[DATASET EXCERPTS]:

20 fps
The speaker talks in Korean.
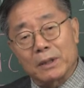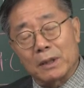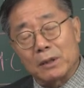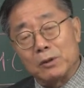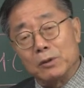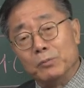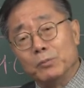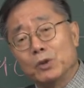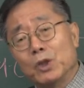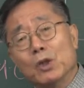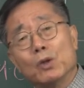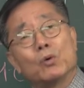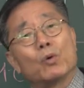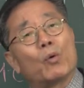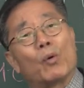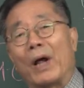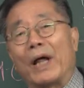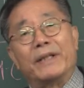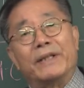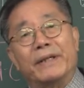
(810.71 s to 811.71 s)
근데
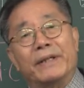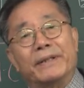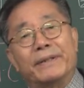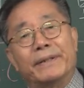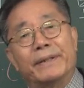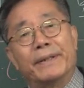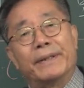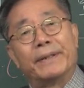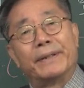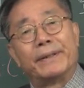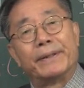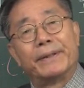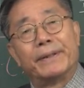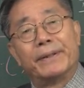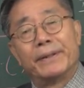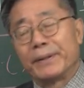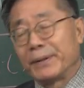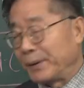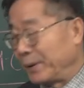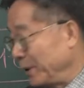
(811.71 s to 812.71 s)
음성으로는 안 되는 거야.
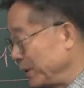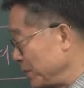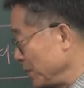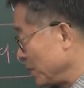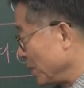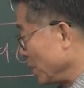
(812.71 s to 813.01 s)
그래서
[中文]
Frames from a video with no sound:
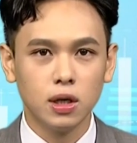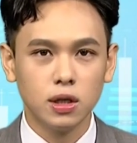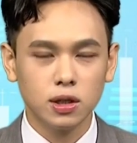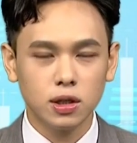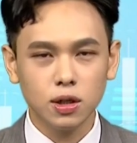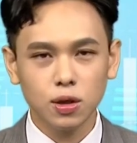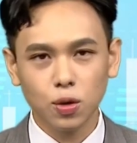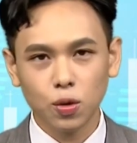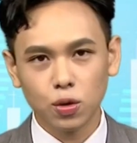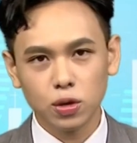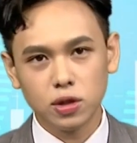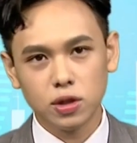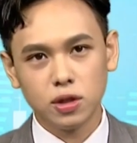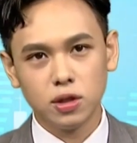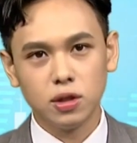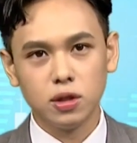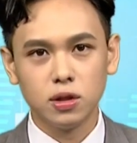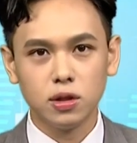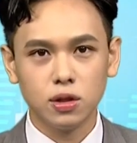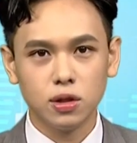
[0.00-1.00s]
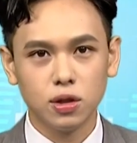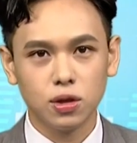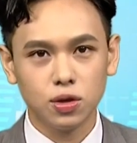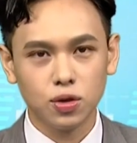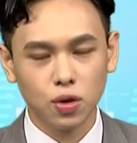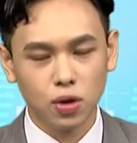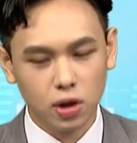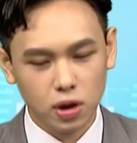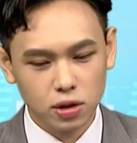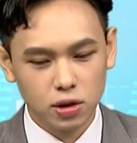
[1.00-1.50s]
这个逻辑
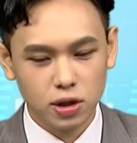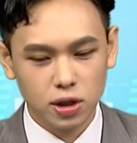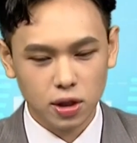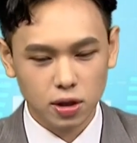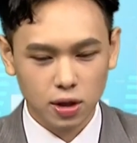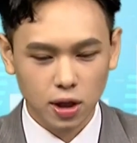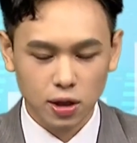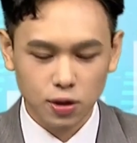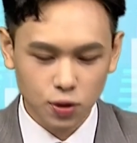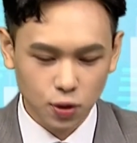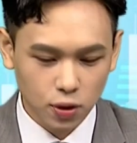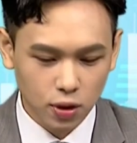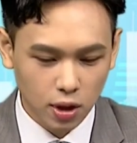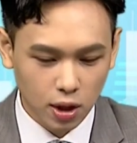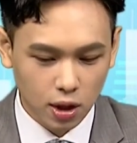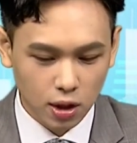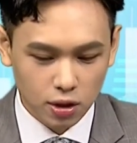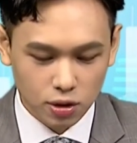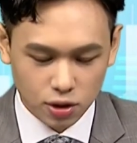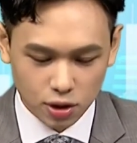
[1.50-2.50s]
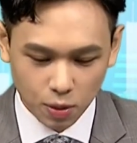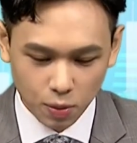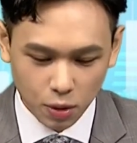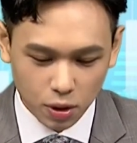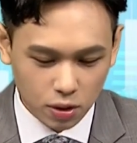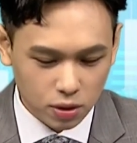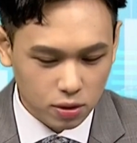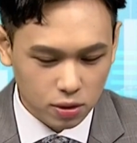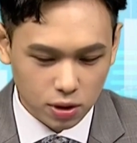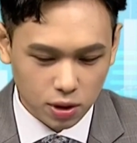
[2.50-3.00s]
就很简单，你说什
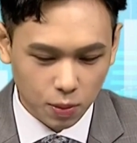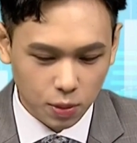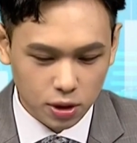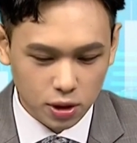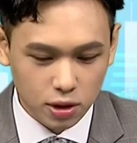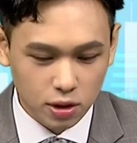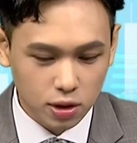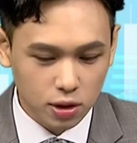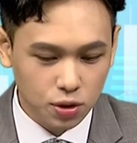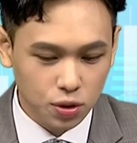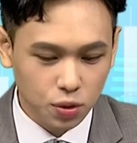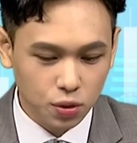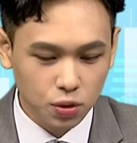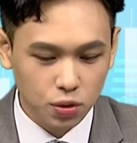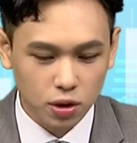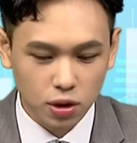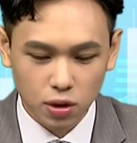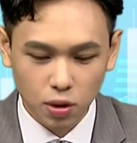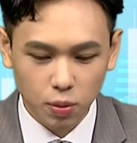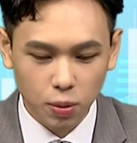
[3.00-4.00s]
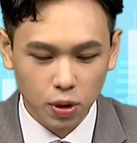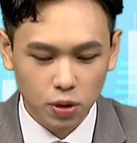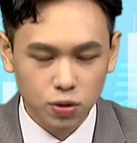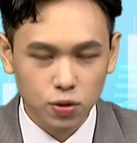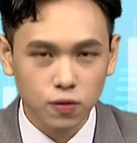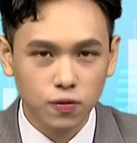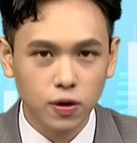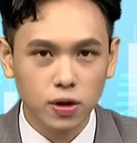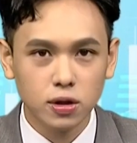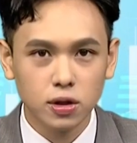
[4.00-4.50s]
么什么经济数据你都不用
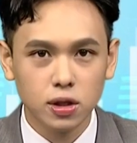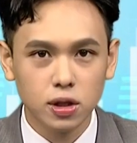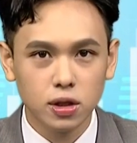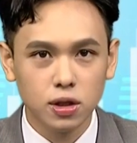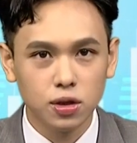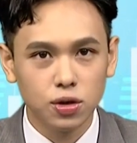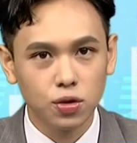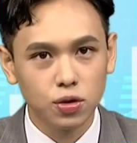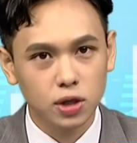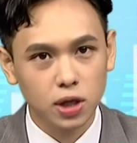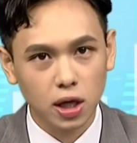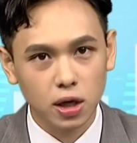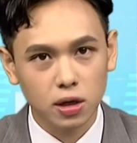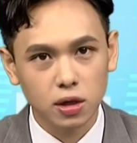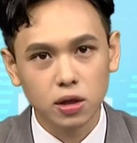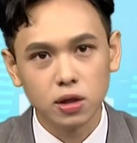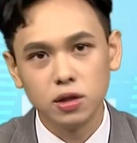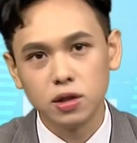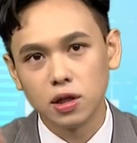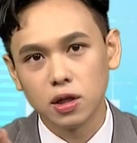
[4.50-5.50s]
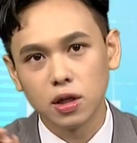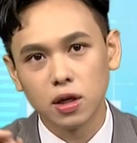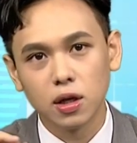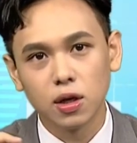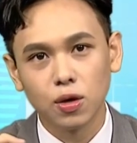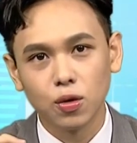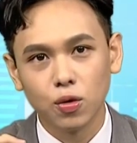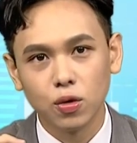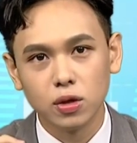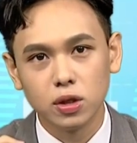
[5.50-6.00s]
去分析，你就想一个很简单
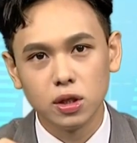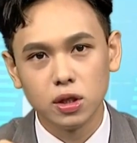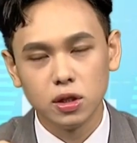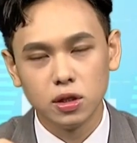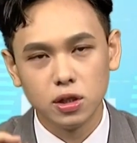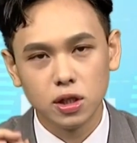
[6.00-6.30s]
的逻辑，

[EXERCISE DIRECTIONS]: Could you copy out every record exactly, minus the pictures?

[RESULT FOR THIS TASK]:
20 fps
The speaker talks in Korean.
(810.71 s to 811.71 s)
근데
(811.71 s to 812.71 s)
음성으로는 안 되는 거야.
(812.71 s to 813.01 s)
그래서
[中文]
Frames from a video with no sound:
[0.00-1.00s]
[1.00-1.50s]
这个逻辑
[1.50-2.50s]
[2.50-3.00s]
就很简单，你说什
[3.00-4.00s]
[4.00-4.50s]
么什么经济数据你都不用
[4.50-5.50s]
[5.50-6.00s]
去分析，你就想一个很简单
[6.00-6.30s]
的逻辑，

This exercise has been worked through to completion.